Today’s protests will call for the reopening of the emergency departments at Nenagh, Ennis, and St John’s hospitals.
The downgrading of hospital services in the mid-west has led to consistent overcrowding at UHL – which serves North Tipp, Clare and Ennis.
That’s the claim as a demonstration gets underway in Limerick this morning over ED overcrowding.
It’s highlighting a government decision in 2009, to downgrade Ennis, Nenagh and St John’s hospitals and to close the emergency departments.

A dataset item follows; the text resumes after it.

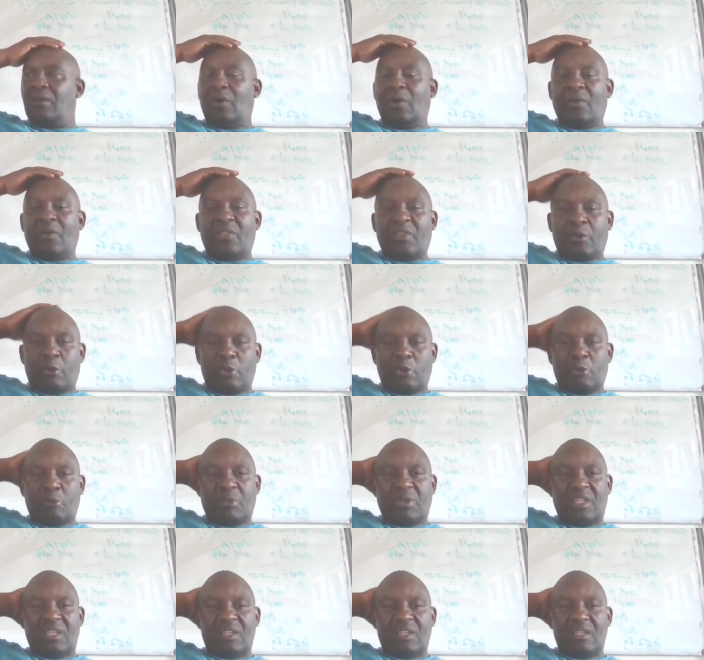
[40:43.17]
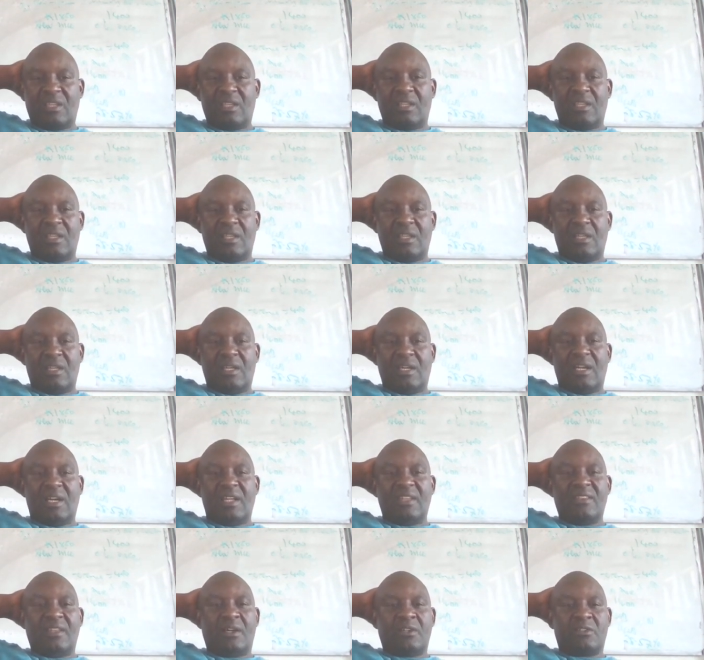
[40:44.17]
of the economy
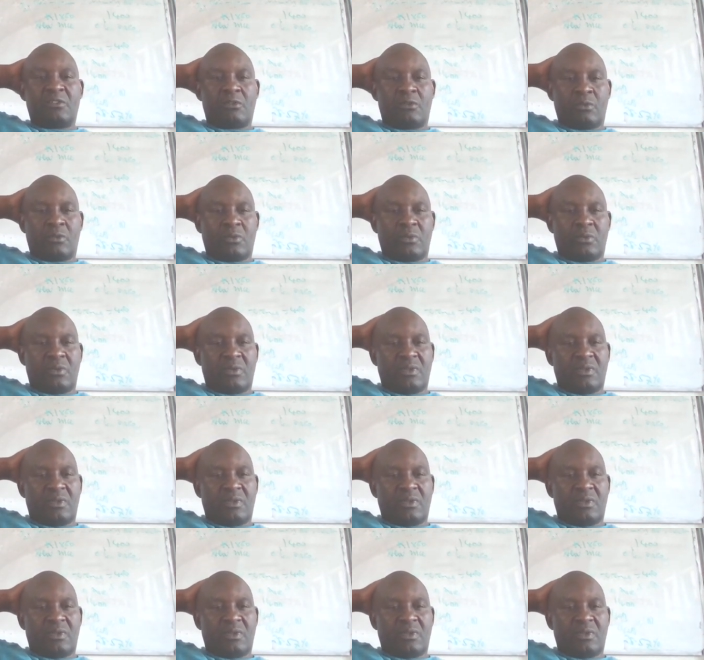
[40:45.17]
and the outlook.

Noeleen Moran, a coordinator of the mid-west Hospital Campaign, says the overcrowding situation has gone on far too long:
“People are dying as a result of the overcrowding in the emergency departments, and those people are people living in our communities, people that matter to us.
“It’s really not good enough. It’s been going on far, far too long and that’s what we hope to achieve from today, that we will get our politicians to start speaking up on this issue and to call for the reopening of our services in Nenagh, Ennis and St. John’s. ”
The Limerick protest began outside the City Hall on Merchants Quay at 11am and will be followed by 17 other protests across the country at 1pm to demand an end to the trolley crisis.
It’ll include demonstrations outside Our Lady’s Hospital Navan, UHL and Cork University Hospital.